Two hikers trapped Wednesday on a riverbank in New Zealand's Arthur's Pass National Park used the satellite SOS feature on their iPhone 14 to summon help for first time in the country.
As the result of heavy rain runoff in the area, water levels near the Sudden Valley Stream in Arthur's Pass began to rise to an unsafe level, according to news reports. The hikers were unable to navigate around or through the hazard and summoned emergency services using the iPhone 14's Emergency SOS by Satellite feature.
The feature connects the iPhone to a network of satellites operated by GlobalStar, enabling users to locate a satellite overhead, then send a series of pre-formatted messages and their precise location. The information is transmitted to ground crews for verification, who then dispatch emergency services.
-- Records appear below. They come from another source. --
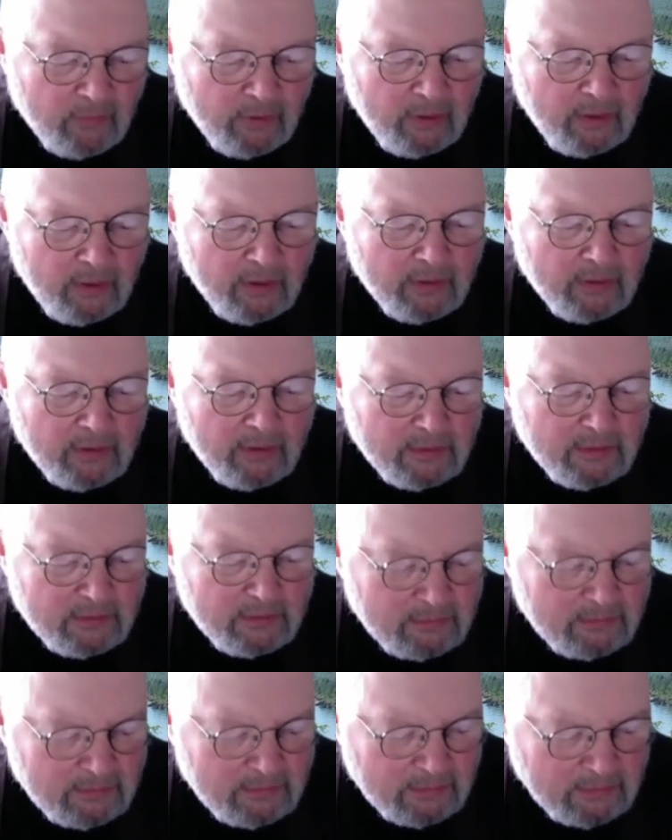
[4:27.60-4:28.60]
and then
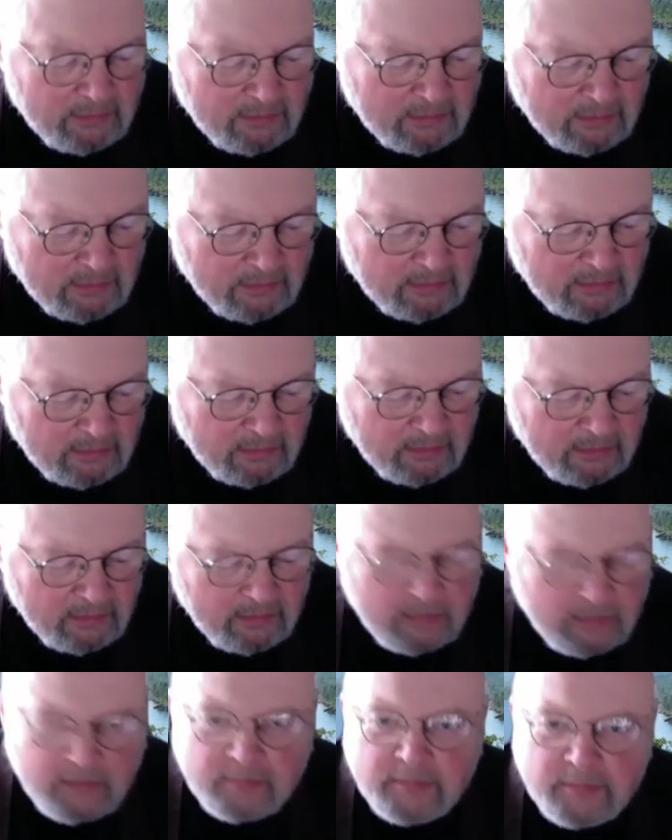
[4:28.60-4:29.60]

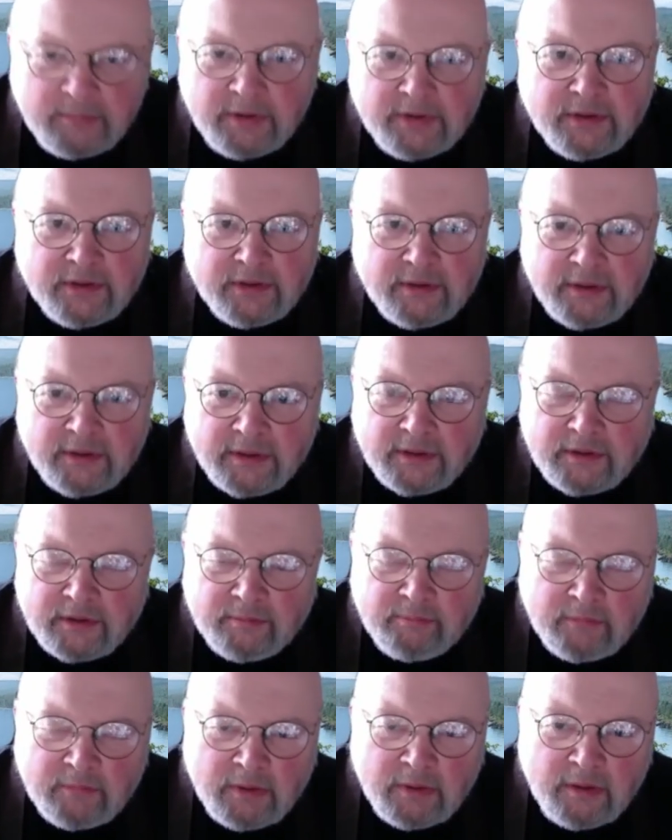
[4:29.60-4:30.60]
mentioned this
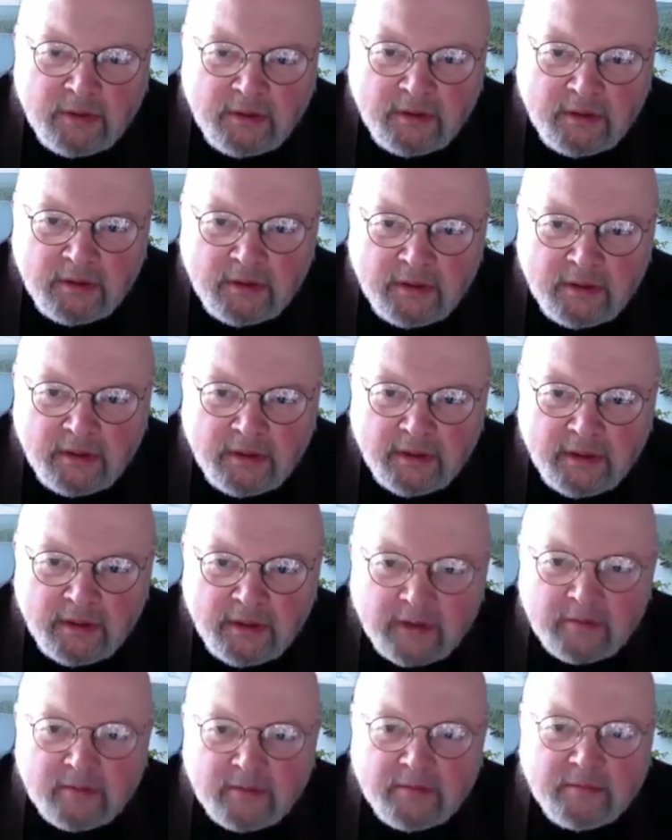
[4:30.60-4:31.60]

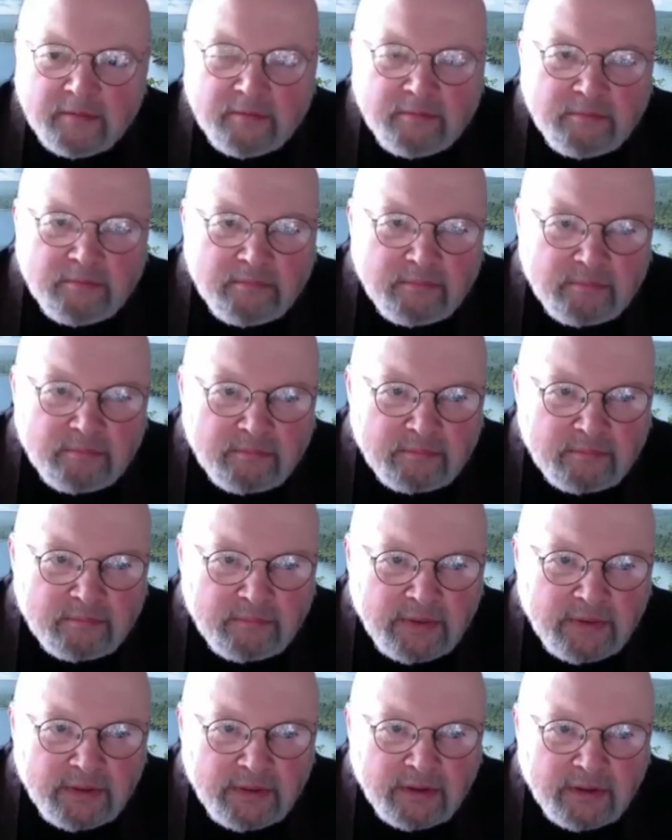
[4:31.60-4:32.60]
and
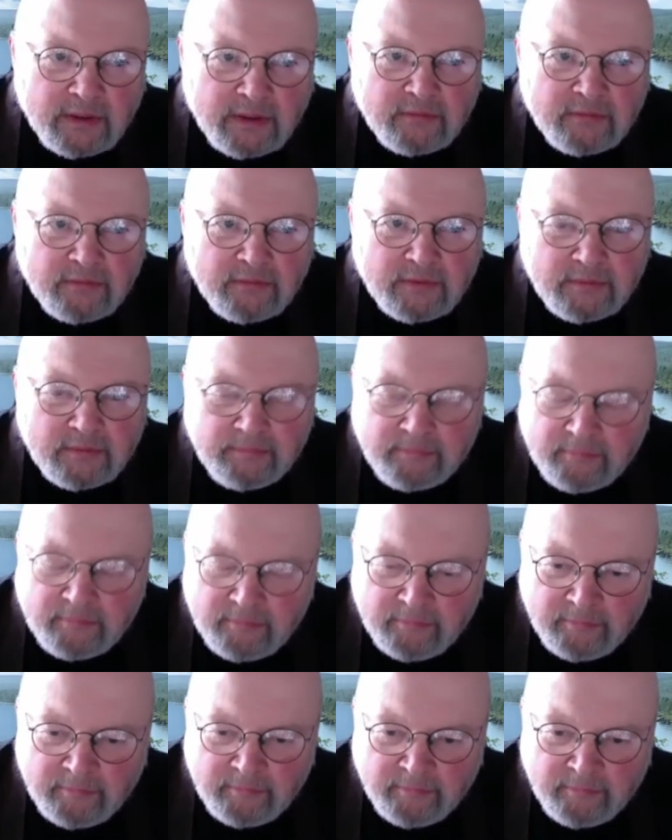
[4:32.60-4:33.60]
made kind of a
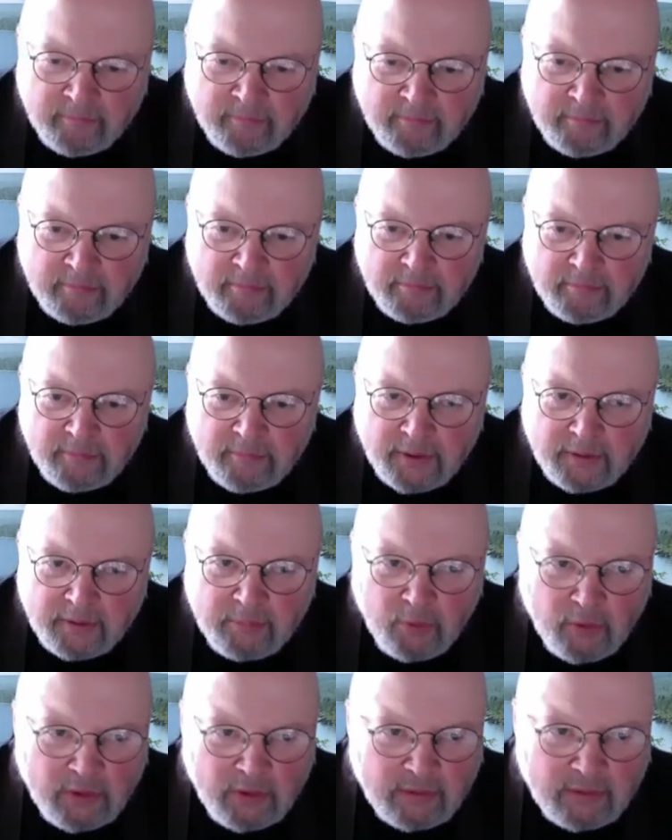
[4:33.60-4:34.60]
big
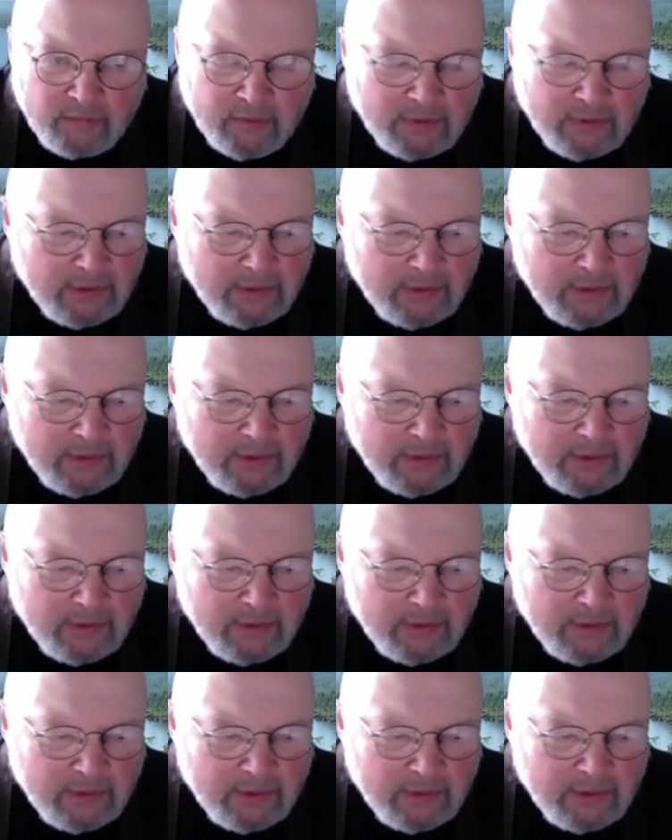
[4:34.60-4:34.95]
point of it.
Emergency SOS by Satellite launched in November 2022 in the U.S. and Canada, after Apple previewed the feature with the launch of the iPhone 14. Apple activated the feature in Australia and New Zealand in May, after introducing the feature in several European Union nations following the U.S. and Canada launch.
New Zealand air and rescue ambulance operator GCH Aviation and Canterbury West Air Rescue Service coordinated the rescue efforts. Canterbury confirmed its involvement in the rescue operation through its Instagram account.
"Did you know that an iPhone 14 has an SOS feature that can connect via satellite and alert authorities if you become lost or injured out in the backcountry?
"Yesterday we were able to respond to some hikers stranded in a river because they had this technology with them," the company reported.
Due to the relative novelty of Apple's service, the air rescue company advised its customers instead to rely on Personal Locator Beacons (PLBs), dedicated devices which use satellite Global Positioning System (GPS) coordinates.